[Records excerpted from a collection]

--- START ---

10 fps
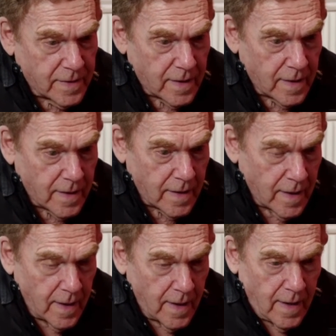a
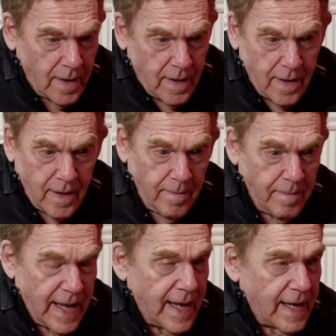
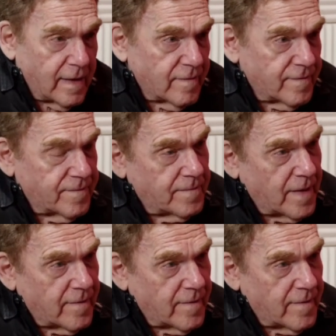bag of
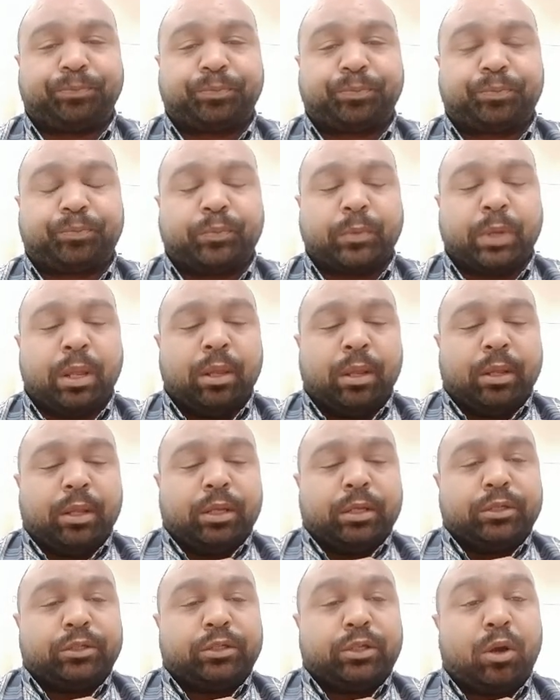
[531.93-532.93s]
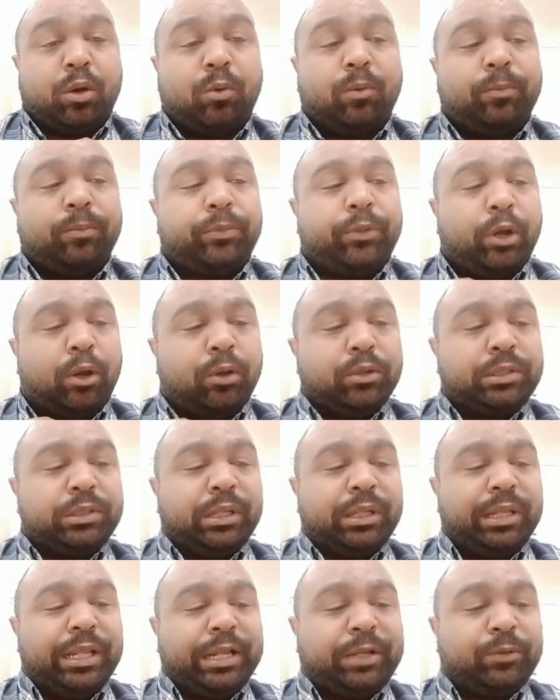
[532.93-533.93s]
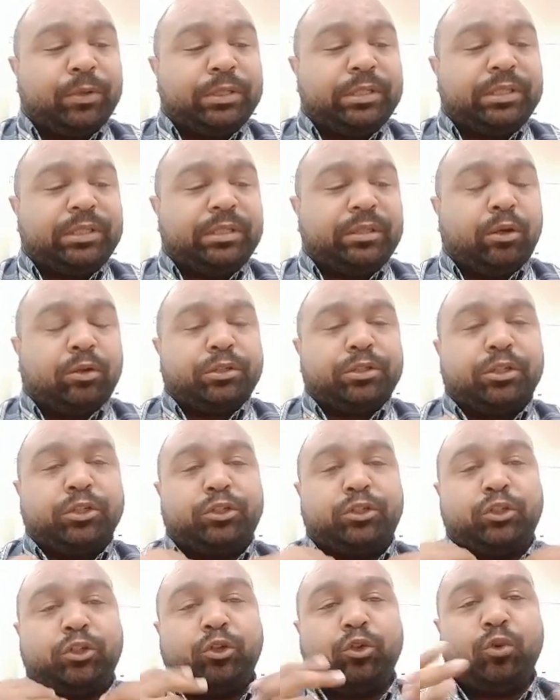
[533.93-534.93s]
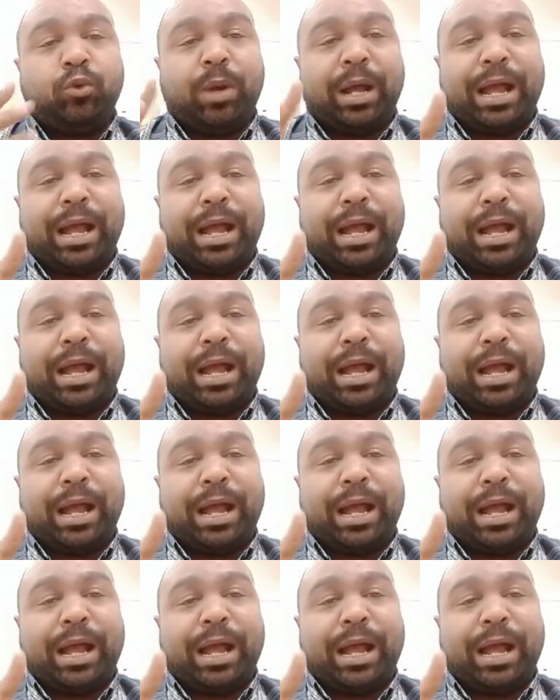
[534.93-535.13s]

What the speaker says: Excuse me. So those are the liquids.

--- END ---

§ **ABOUT THIS TASK**: Return only the lines from the one containing "[532.93-533.93s]" through the last line of the entries above, exactly as written and without pictures.

§ **SOLUTION BELOW**:
[532.93-533.93s]
[533.93-534.93s]
[534.93-535.13s]

What the speaker says: Excuse me. So those are the liquids.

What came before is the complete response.